Zohra wears a gold pantsuit and diamond earrings; they have checked into the hotel, showered, and changed, and she smells of perfume. Surely, when she packed for her birthday trip, she picked these things for someone other than Less. But he is who she has. He wears, of course, his blue suit.

“You know what?” Zohra says, holding out the glass and staring at it. “This hooch reminds me of my grandmother in Georgia. The republic, not the state. She used to make something just like this.”

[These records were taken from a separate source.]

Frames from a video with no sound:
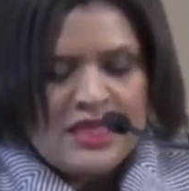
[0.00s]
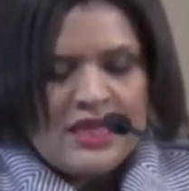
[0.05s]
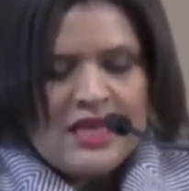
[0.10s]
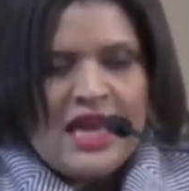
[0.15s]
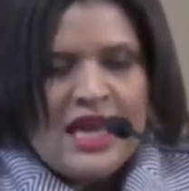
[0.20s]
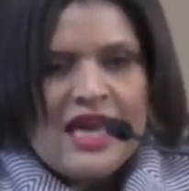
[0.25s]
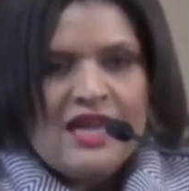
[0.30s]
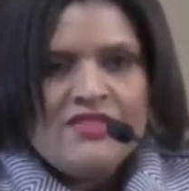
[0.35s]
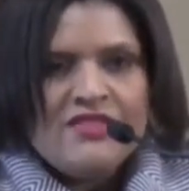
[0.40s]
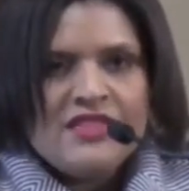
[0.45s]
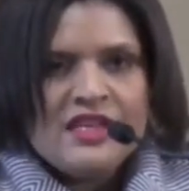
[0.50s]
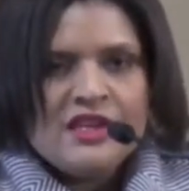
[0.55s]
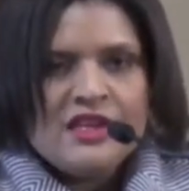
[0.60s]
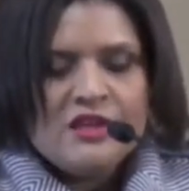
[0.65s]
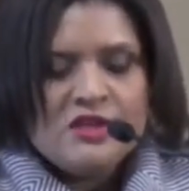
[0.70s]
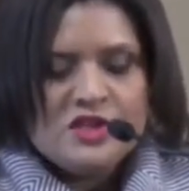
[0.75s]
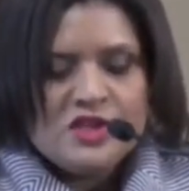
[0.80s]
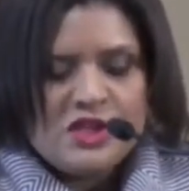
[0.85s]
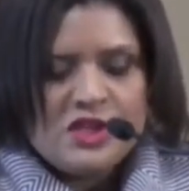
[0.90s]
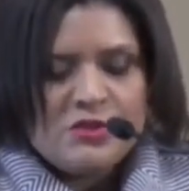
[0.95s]
And
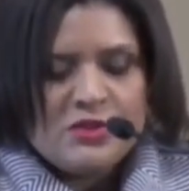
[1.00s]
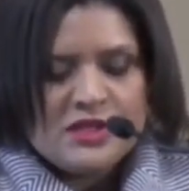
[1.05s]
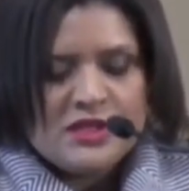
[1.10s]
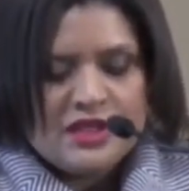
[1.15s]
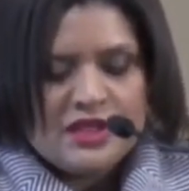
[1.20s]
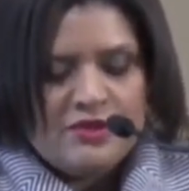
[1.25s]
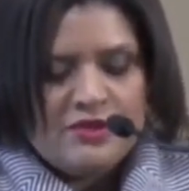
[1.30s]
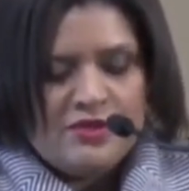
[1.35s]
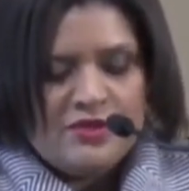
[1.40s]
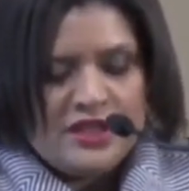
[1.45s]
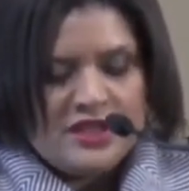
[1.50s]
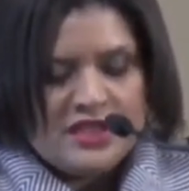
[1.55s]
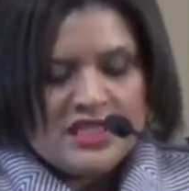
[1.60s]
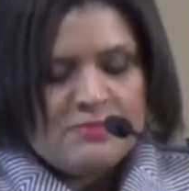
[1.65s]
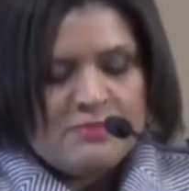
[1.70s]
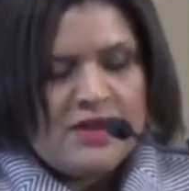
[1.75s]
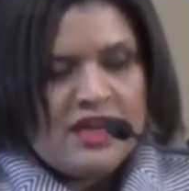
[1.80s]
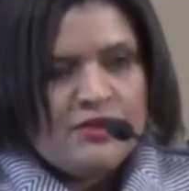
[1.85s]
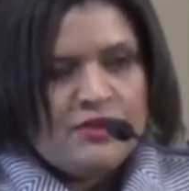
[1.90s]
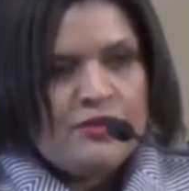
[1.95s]
there she was
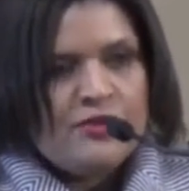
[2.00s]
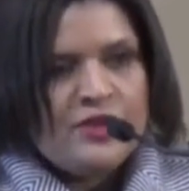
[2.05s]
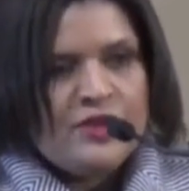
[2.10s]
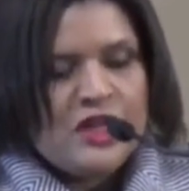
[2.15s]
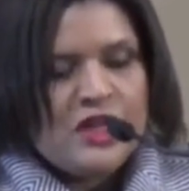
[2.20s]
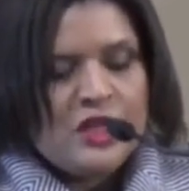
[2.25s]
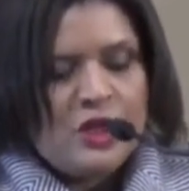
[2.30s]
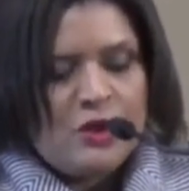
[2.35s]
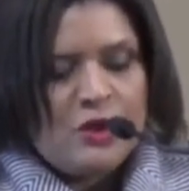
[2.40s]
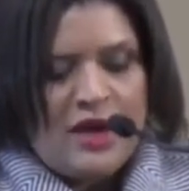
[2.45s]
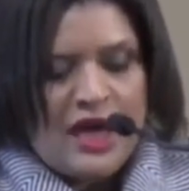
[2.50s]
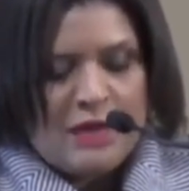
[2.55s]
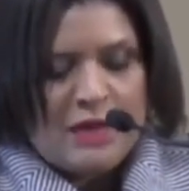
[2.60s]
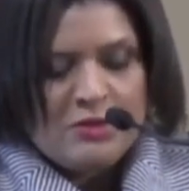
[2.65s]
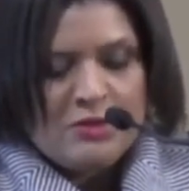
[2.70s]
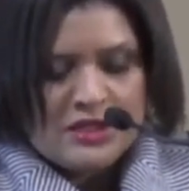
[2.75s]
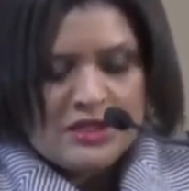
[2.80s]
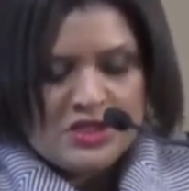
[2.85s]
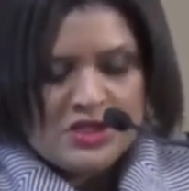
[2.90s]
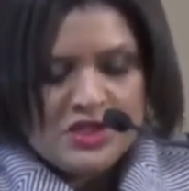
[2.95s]
convinced by fellow
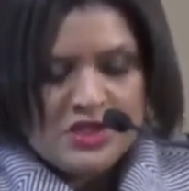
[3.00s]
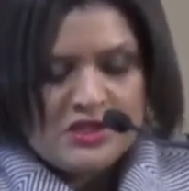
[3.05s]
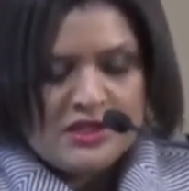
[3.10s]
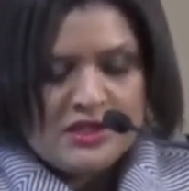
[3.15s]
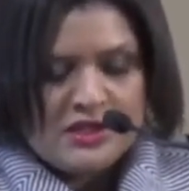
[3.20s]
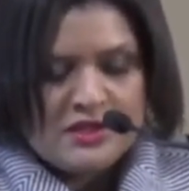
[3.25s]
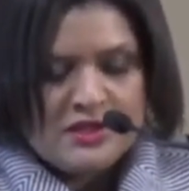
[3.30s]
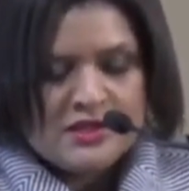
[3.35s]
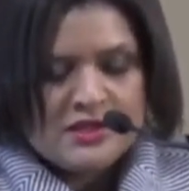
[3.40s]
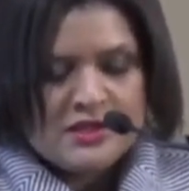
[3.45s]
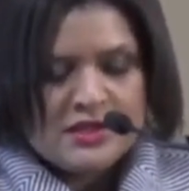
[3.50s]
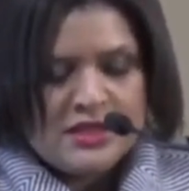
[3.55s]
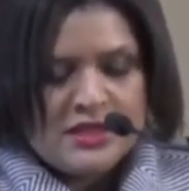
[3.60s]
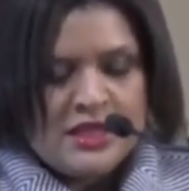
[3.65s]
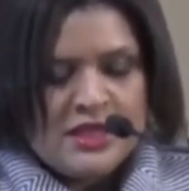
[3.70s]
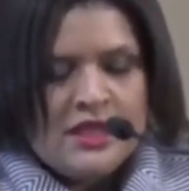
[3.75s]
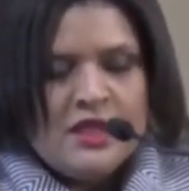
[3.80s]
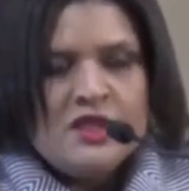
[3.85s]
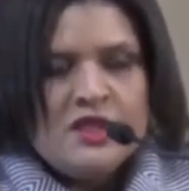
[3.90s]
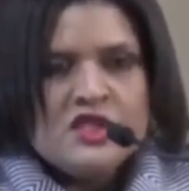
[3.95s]
abolitionists
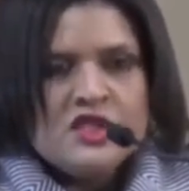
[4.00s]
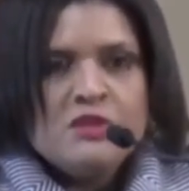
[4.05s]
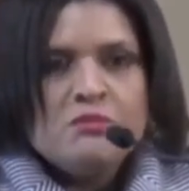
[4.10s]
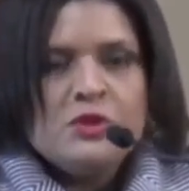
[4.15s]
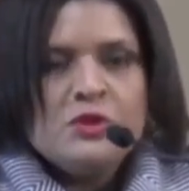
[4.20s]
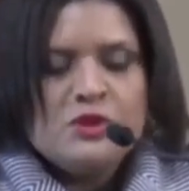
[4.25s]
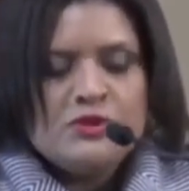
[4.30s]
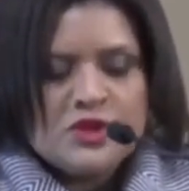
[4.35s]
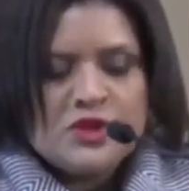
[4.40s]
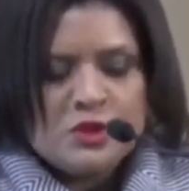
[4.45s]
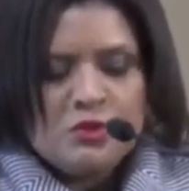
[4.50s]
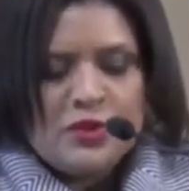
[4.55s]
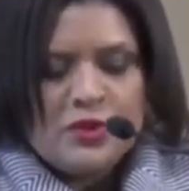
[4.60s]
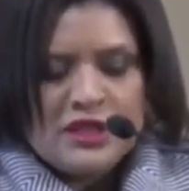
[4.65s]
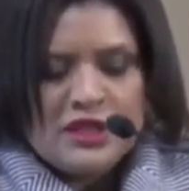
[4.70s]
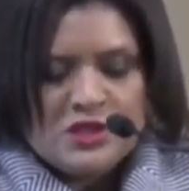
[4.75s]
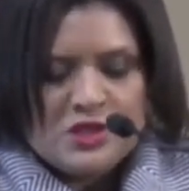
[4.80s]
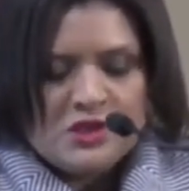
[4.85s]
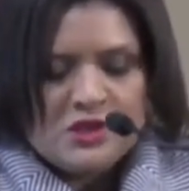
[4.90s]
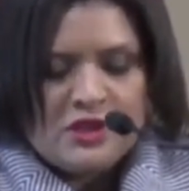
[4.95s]
to move to
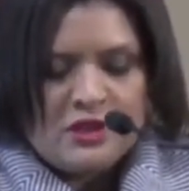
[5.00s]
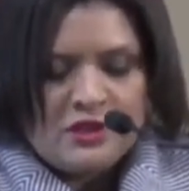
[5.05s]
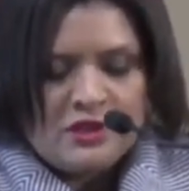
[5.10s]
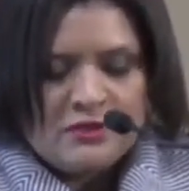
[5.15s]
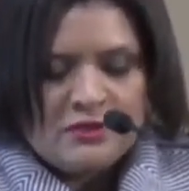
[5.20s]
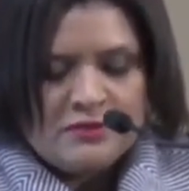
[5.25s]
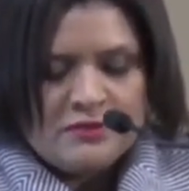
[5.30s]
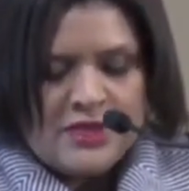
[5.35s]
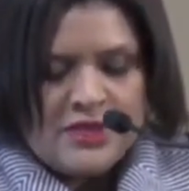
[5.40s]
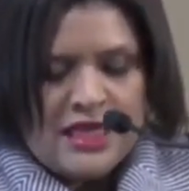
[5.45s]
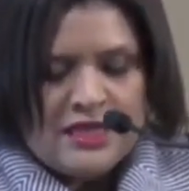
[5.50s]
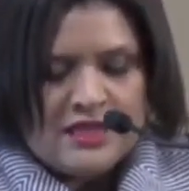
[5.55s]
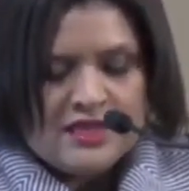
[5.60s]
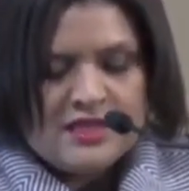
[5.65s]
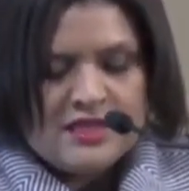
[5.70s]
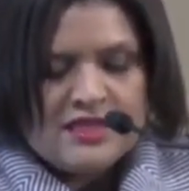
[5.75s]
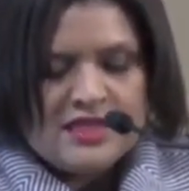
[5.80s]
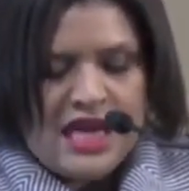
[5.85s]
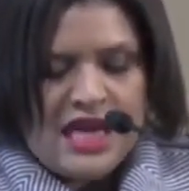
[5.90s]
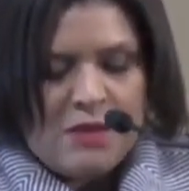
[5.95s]
Windsor and
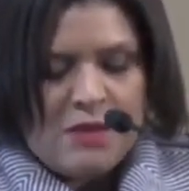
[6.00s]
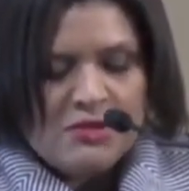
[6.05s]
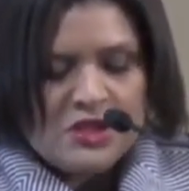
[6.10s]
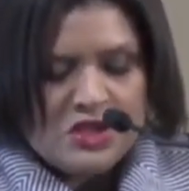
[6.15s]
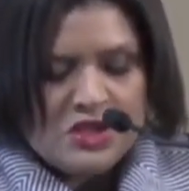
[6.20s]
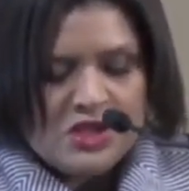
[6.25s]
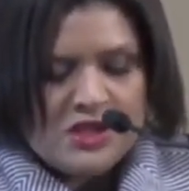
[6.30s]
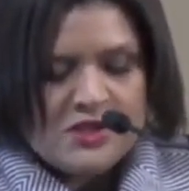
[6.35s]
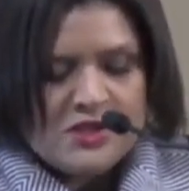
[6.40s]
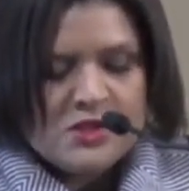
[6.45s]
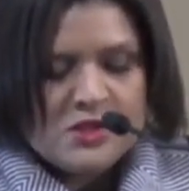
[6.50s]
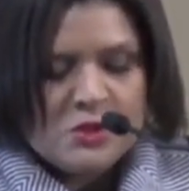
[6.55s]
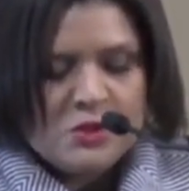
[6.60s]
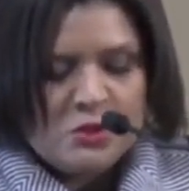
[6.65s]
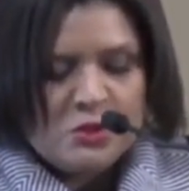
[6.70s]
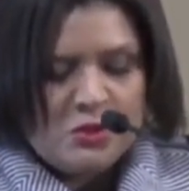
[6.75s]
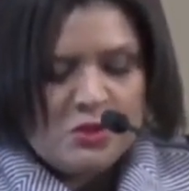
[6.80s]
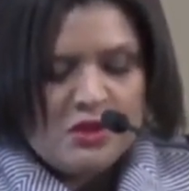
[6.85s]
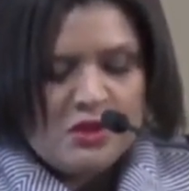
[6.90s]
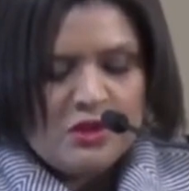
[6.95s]
establish a
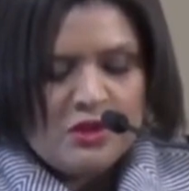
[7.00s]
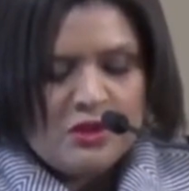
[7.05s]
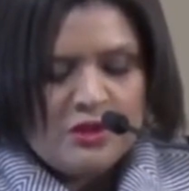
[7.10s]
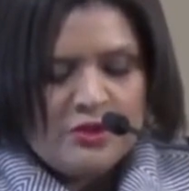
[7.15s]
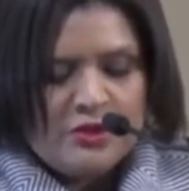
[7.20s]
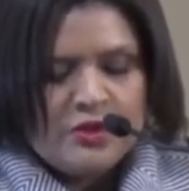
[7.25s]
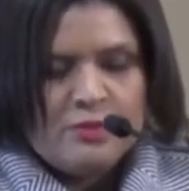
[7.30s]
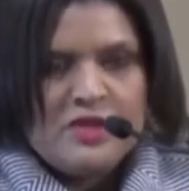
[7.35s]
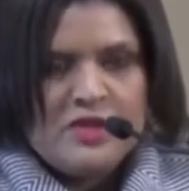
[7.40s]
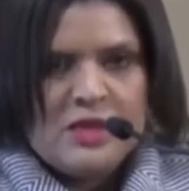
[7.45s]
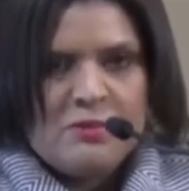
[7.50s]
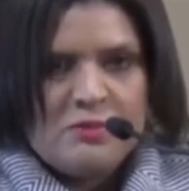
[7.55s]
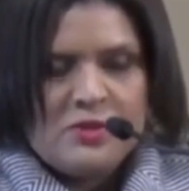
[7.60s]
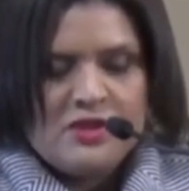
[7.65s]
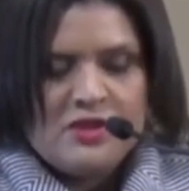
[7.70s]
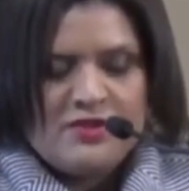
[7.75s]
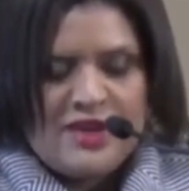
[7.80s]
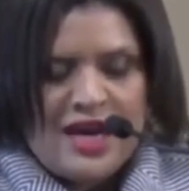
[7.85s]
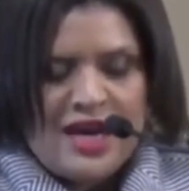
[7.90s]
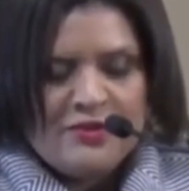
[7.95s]
school for
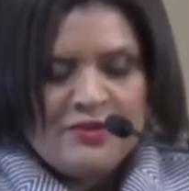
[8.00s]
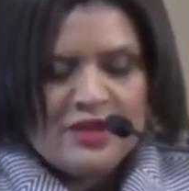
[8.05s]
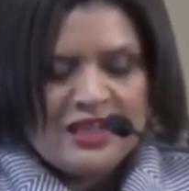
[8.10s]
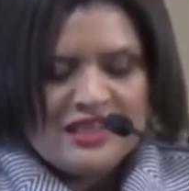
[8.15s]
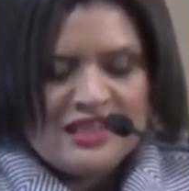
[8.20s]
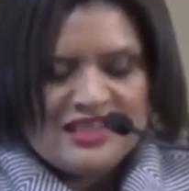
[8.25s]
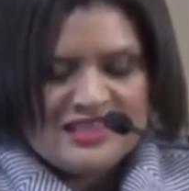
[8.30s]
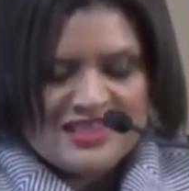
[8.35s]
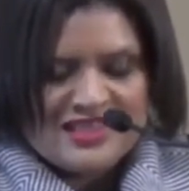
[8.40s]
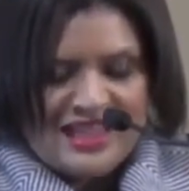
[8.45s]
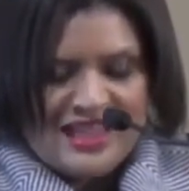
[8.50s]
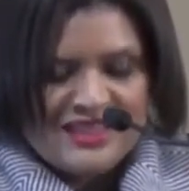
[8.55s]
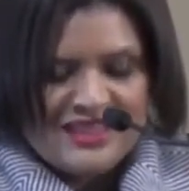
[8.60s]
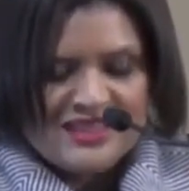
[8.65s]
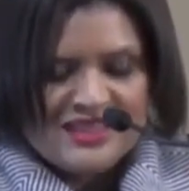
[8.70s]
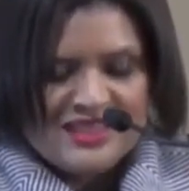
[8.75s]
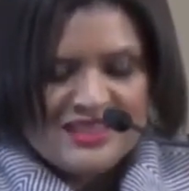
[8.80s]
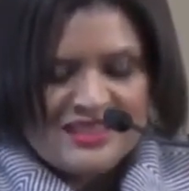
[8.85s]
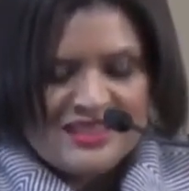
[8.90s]
people of African descent.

“It just seemed better,” Less continues, still on Freddy, “to get away. And bring this novel back to life.”

Zohra sips her marc and stares at the view, such as it is at this hour. “Mine left me too,” she says.

Less sits quietly for a moment, then says suddenly: “Oh! Oh no, he didn’t leave me—”

“Janet was supposed to be here.” Zohra closes her eyes. “Arthur, you’re here because there was an empty space and Lewis said he had a friend; that’s why you’re here. It’s lovely to have you. I mean, you’re all that’s left. Everybody else is so fucking weak. What happened to everybody? I’m glad you’re here. But I’ll be honest with you. I’d rather have her.”

For some reason, it never occurred to Less that she was a lesbian. Perhaps he is a bad gay, after all.

“What happened?” he asks.

“What else?” Zohra says, sipping from the little glass. “She fell in love. She lost her mind.”

Less murmurs his sympathy, but Zohra is lost in herself. At the bar, the taller man seems to have won and heads out in long strides to the balcony. The short man, bald on top except for a single oasis, stares after his friend with unconcealed longing. Outside: a view perhaps of Gstaad or St. Moritz. The dark rolling forests of sleeping macaques, the Romanesque steeple of a skating rink, the cold black sky.

“She told me she met the love of her life,” Zohra says at last, still staring out the window. “You read poems about it, you hear stories about it, you hear Sicilians talk about being struck by lightning. We know there’s no love of your life. Love isn’t terrifying like that. It’s walking the fucking dog so the other one can sleep in, it’s doing taxes, it’s cleaning the bathroom without hard feelings. It’s having an ally in life. It’s not fire, it’s not lightning. It’s what she always had with me. Isn’t it? But what if she’s right, Arthur? What if the Sicilians are right? That it’s this earth-shattering thing she felt? Something I’ve never felt. Have you?”